§ REQUIREMENT
Could you restate the entries word for word, without the images?

§ THE DATA
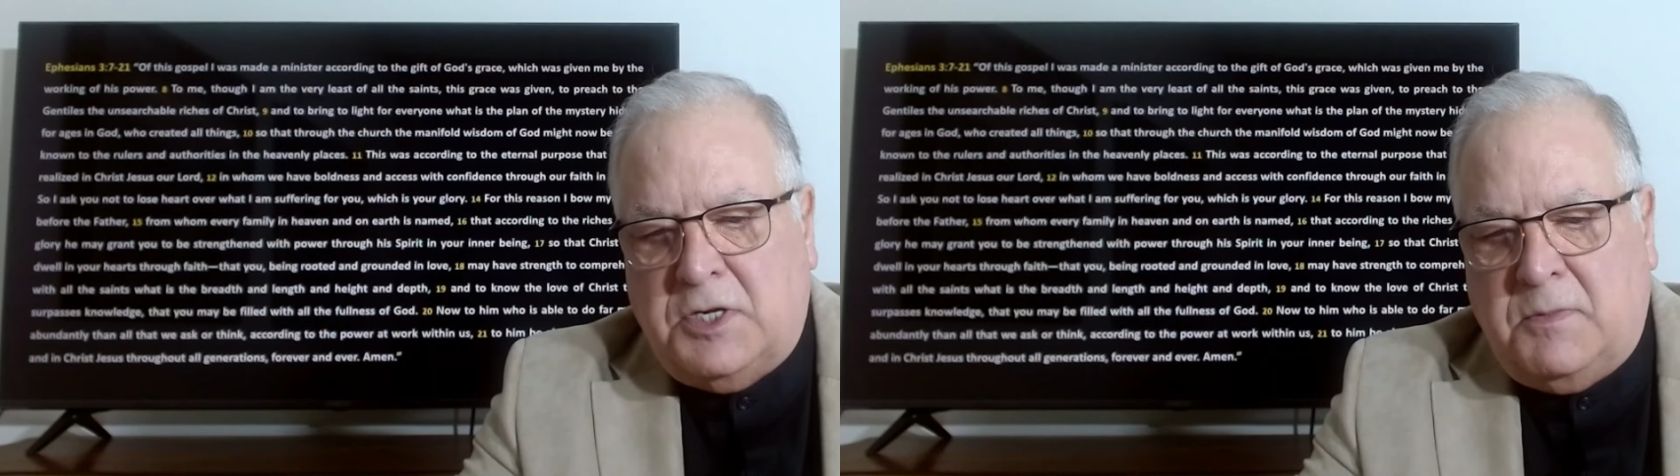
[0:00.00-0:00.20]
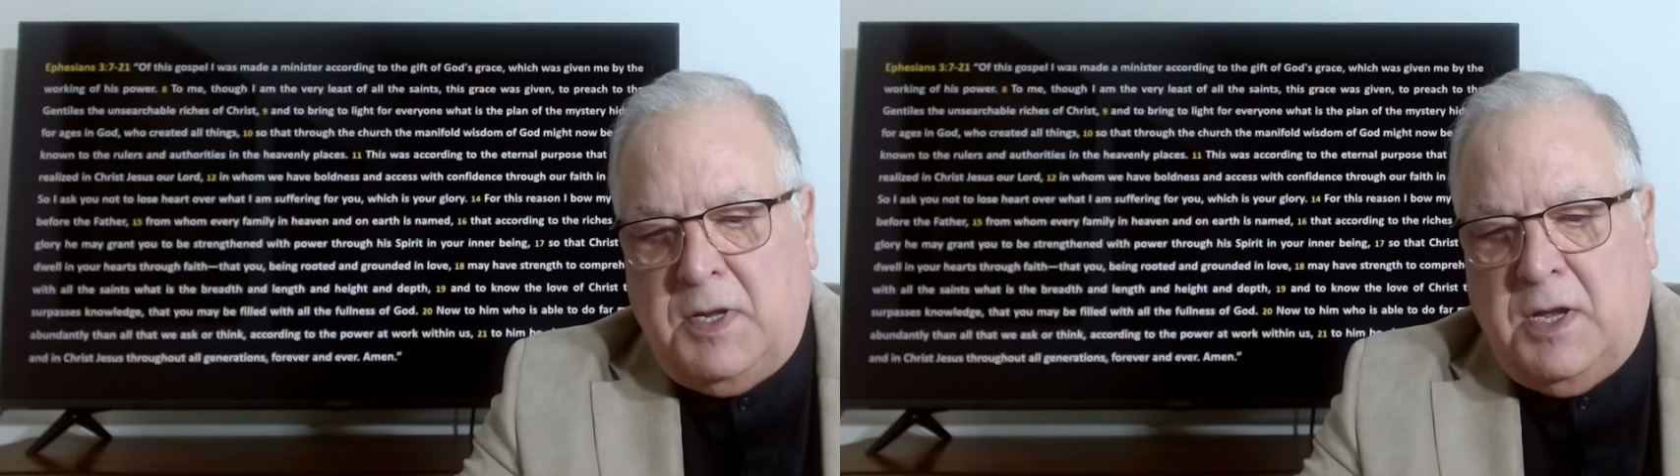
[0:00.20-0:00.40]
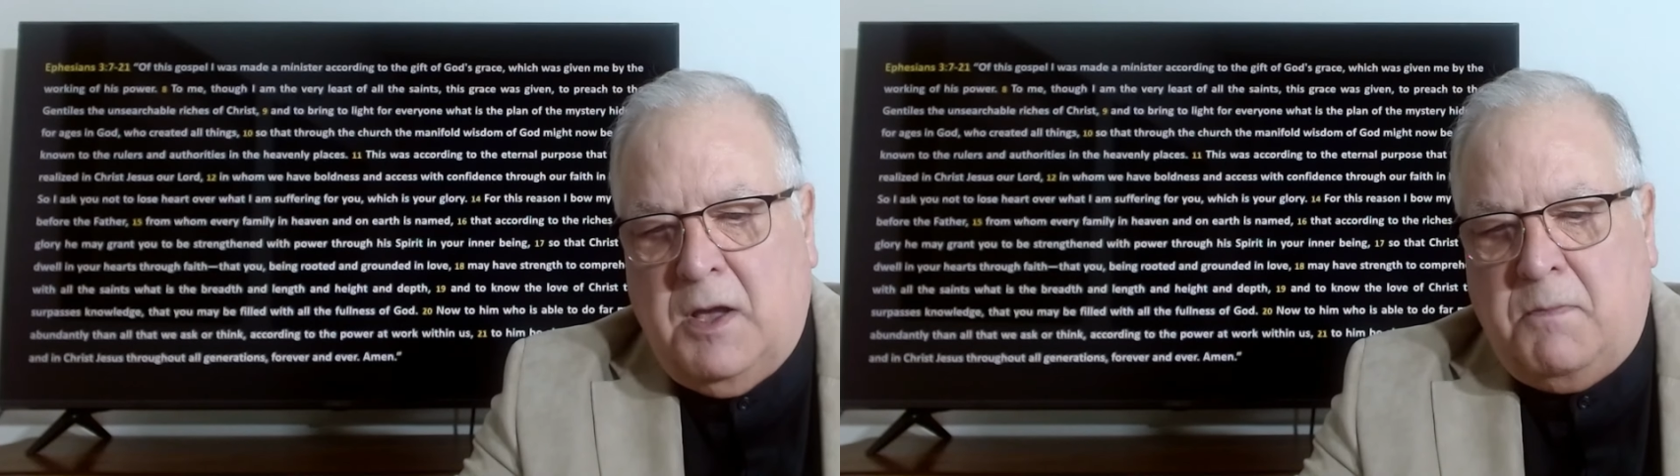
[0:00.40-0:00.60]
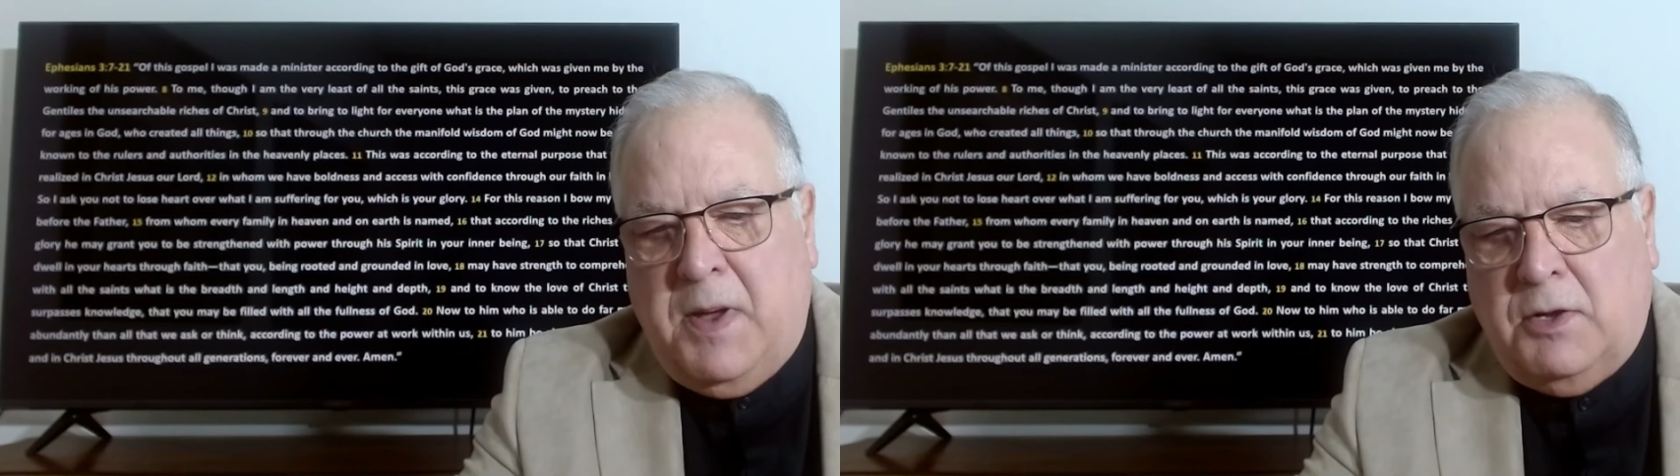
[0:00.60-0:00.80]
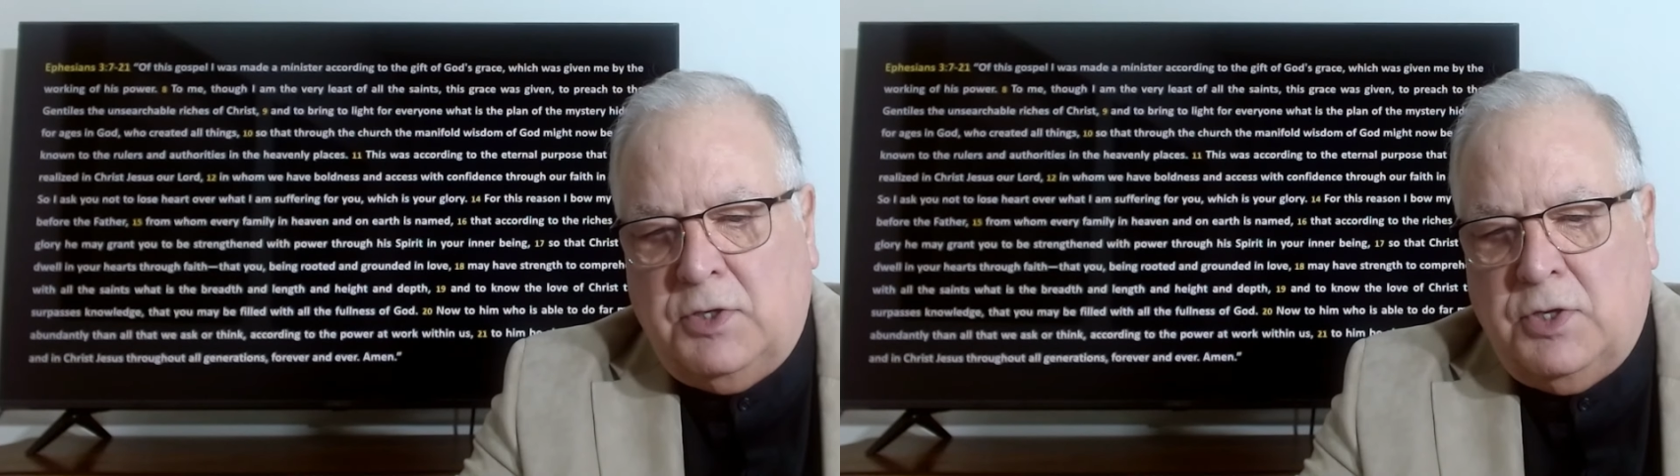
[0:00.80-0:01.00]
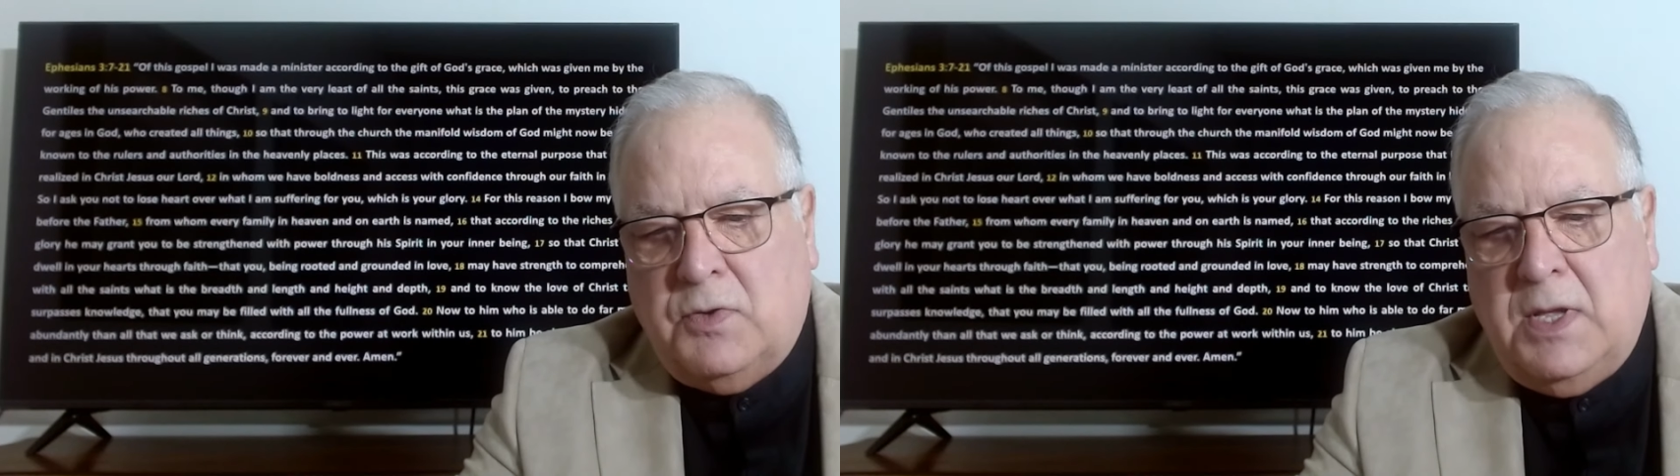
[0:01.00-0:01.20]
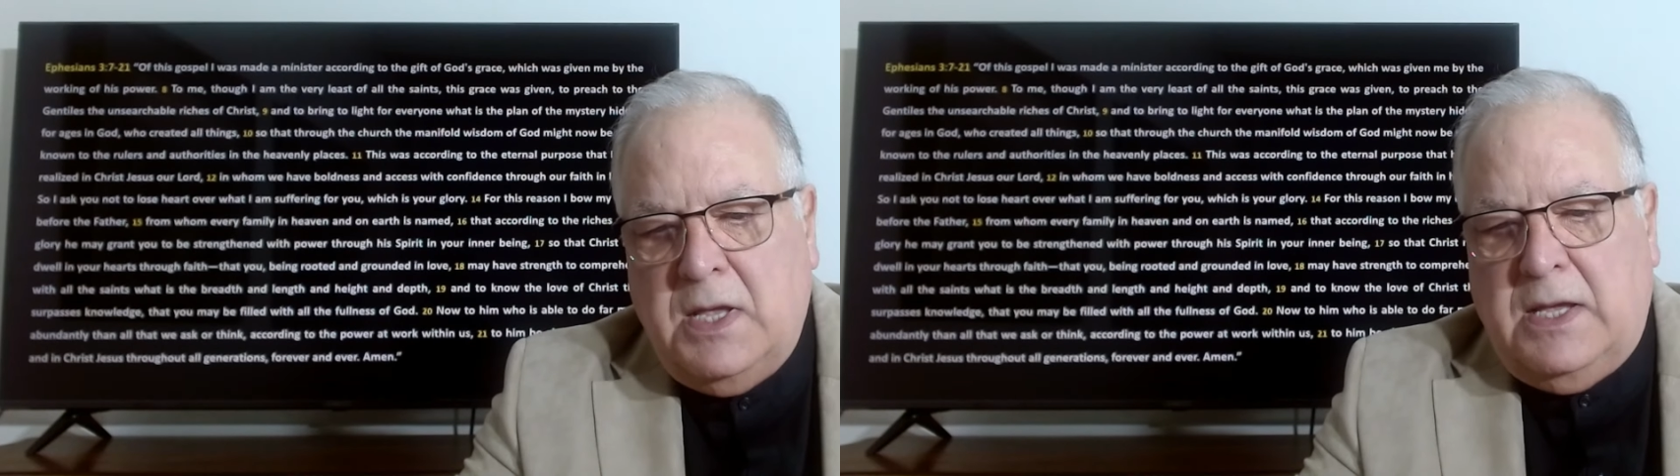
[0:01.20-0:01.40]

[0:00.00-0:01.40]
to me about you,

§ ANSWER BOX
[0:00.00-0:00.20]
[0:00.20-0:00.40]
[0:00.40-0:00.60]
[0:00.60-0:00.80]
[0:00.80-0:01.00]
[0:01.00-0:01.20]
[0:01.20-0:01.40]

[0:00.00-0:01.40]
to me about you,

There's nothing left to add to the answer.